### [EXERCISE REQUIREMENTS]
Copy exactly the lines of the material below that fall between the line with "(0.00 s to 0.90 s)" and the line with "Transcript, with fillers: Guys, uh, there's", both of those lines included; pictures stay out.

### [DATA FOR THIS TASK]
BEGIN
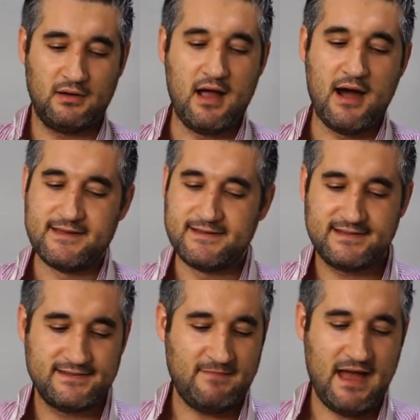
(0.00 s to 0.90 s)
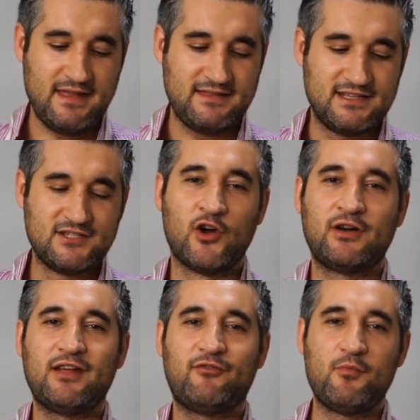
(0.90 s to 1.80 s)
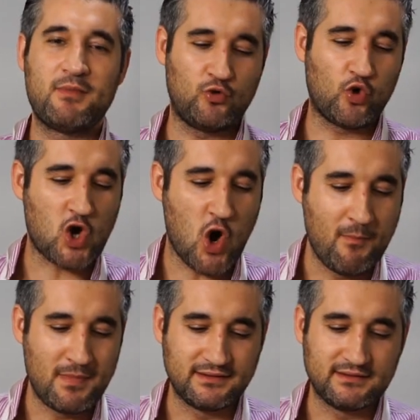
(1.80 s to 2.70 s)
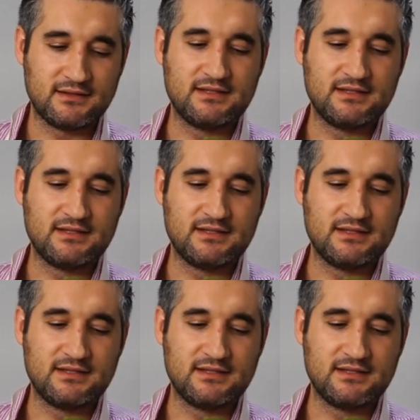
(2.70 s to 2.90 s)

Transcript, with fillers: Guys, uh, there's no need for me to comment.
END
BEGIN
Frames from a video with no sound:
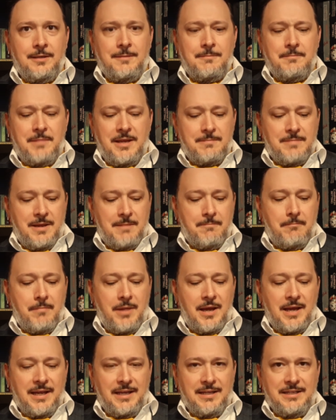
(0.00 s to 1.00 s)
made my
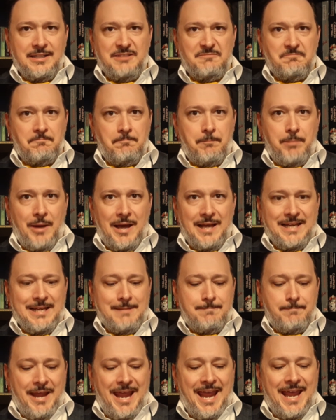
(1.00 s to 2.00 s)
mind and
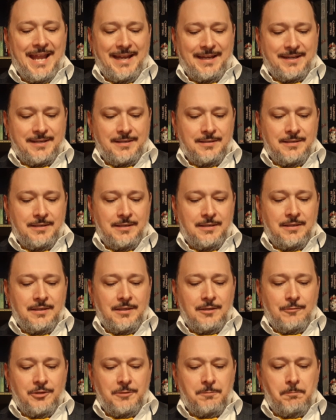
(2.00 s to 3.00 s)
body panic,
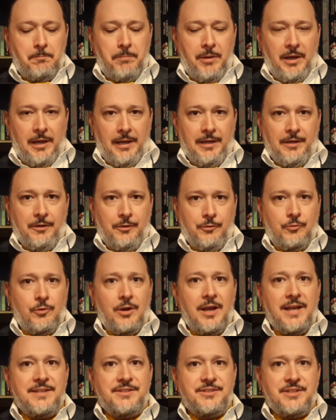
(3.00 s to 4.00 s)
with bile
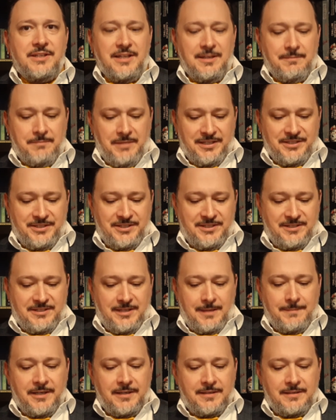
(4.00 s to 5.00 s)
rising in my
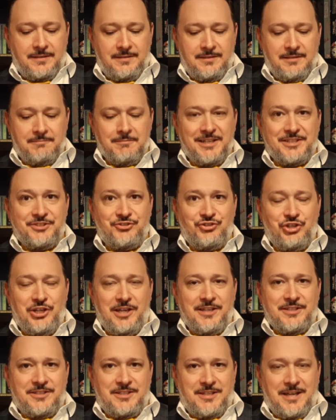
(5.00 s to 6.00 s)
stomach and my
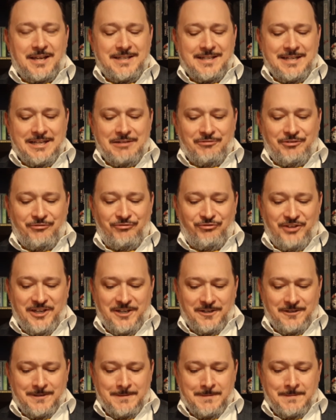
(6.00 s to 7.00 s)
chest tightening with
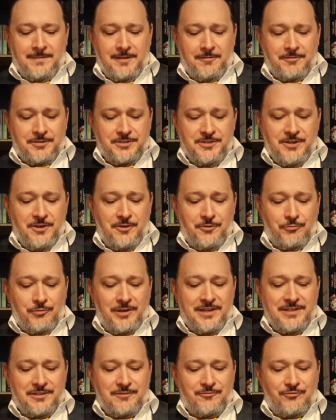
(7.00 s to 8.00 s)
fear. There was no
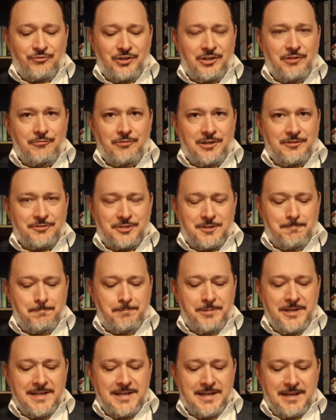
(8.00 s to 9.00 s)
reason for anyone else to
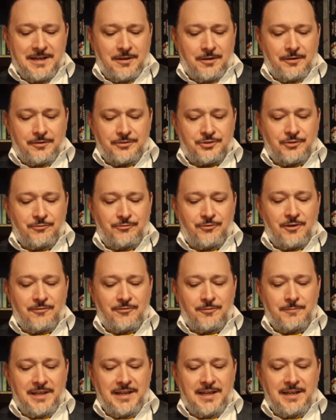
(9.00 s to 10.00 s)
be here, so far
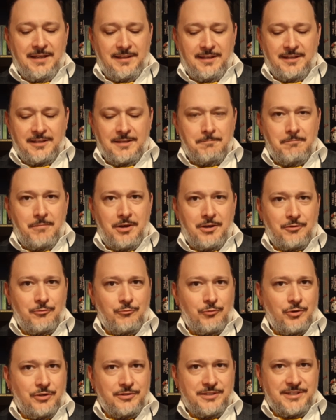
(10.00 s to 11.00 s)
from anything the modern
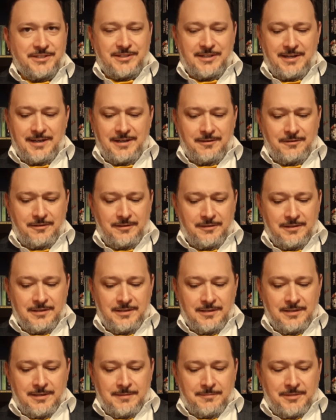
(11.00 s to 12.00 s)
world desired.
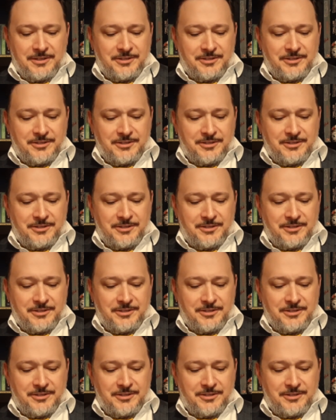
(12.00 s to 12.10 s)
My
END
### [SOLUTION TO THE PROBLEM]
(0.00 s to 0.90 s)
(0.90 s to 1.80 s)
(1.80 s to 2.70 s)
(2.70 s to 2.90 s)

Transcript, with fillers: Guys, uh, there's no need for me to comment.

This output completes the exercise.